▶ [Work instruction]:
Give back the full listing, character for character, with no pictures.

══ Raw data ══

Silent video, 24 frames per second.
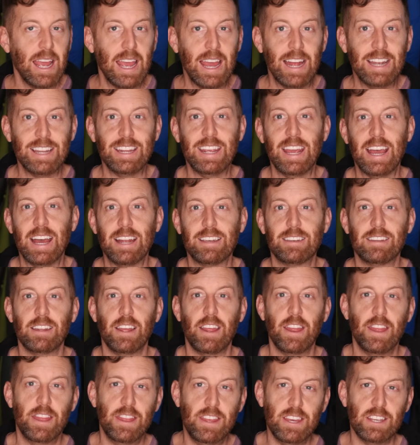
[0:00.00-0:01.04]
and yet
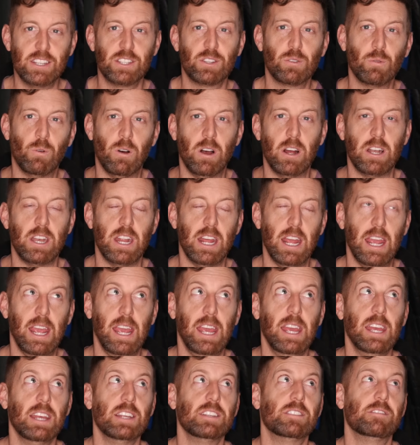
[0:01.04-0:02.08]
this one
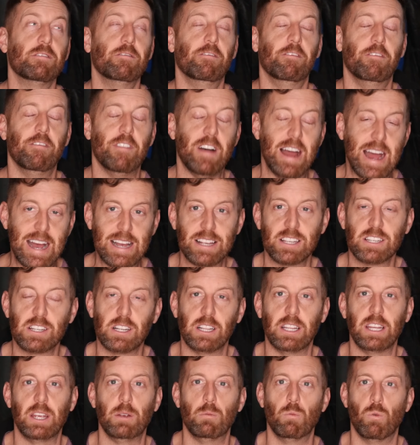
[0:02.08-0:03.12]
is
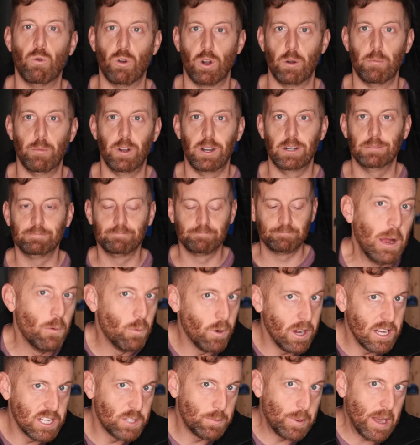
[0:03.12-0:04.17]
vastly warmer. I
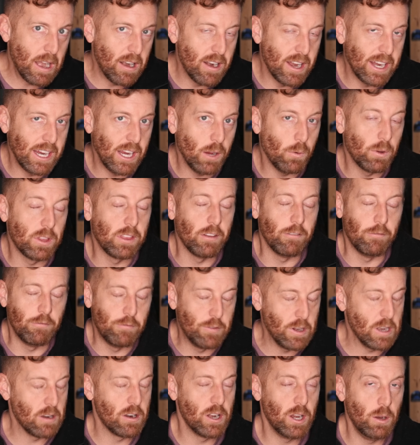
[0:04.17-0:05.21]
was pairing it with a
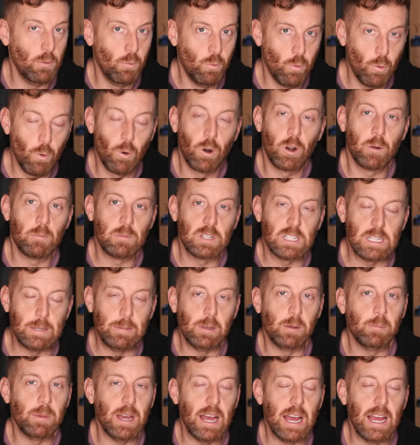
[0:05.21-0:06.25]
very warm
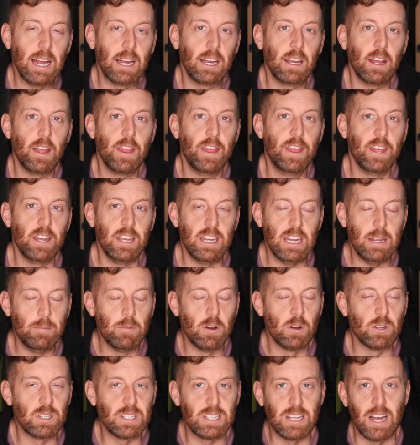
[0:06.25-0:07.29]
sleeping bag, the
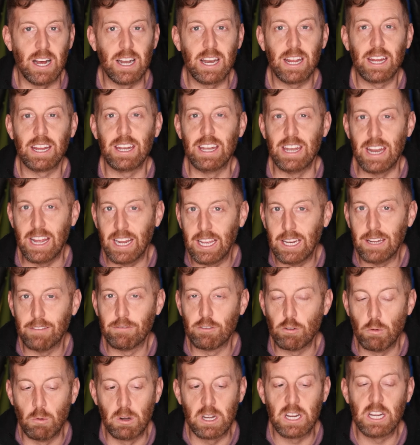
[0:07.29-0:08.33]
Nemo Sonic
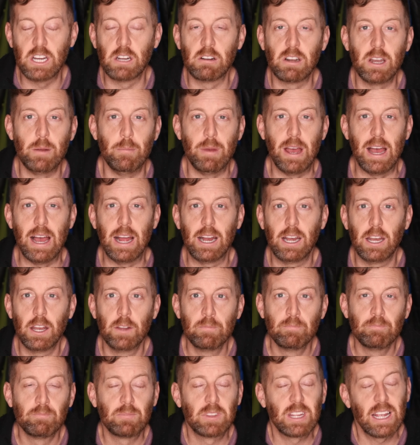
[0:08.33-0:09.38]
-20 degree bag,
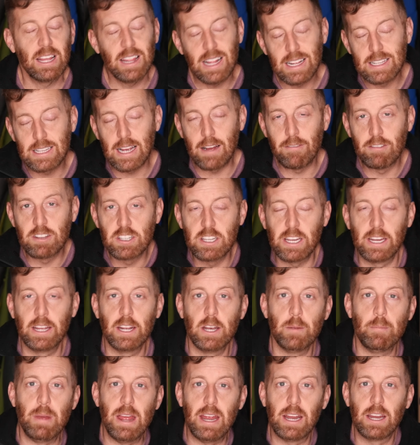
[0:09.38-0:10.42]
and that's obviously
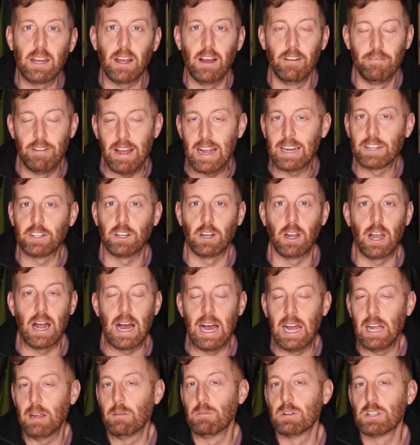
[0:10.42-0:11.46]
going to make a factor.
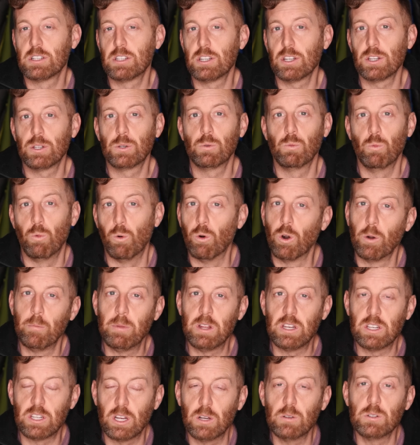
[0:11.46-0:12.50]
I was just warm
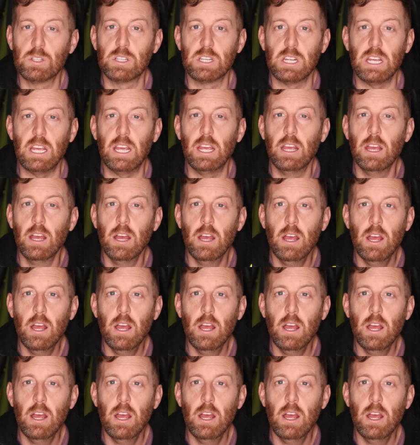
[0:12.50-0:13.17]
and toasty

═══

▶ [Response for this exercise]:
Silent video, 24 frames per second.
[0:00.00-0:01.04]
and yet
[0:01.04-0:02.08]
this one
[0:02.08-0:03.12]
is
[0:03.12-0:04.17]
vastly warmer. I
[0:04.17-0:05.21]
was pairing it with a
[0:05.21-0:06.25]
very warm
[0:06.25-0:07.29]
sleeping bag, the
[0:07.29-0:08.33]
Nemo Sonic
[0:08.33-0:09.38]
-20 degree bag,
[0:09.38-0:10.42]
and that's obviously
[0:10.42-0:11.46]
going to make a factor.
[0:11.46-0:12.50]
I was just warm
[0:12.50-0:13.17]
and toasty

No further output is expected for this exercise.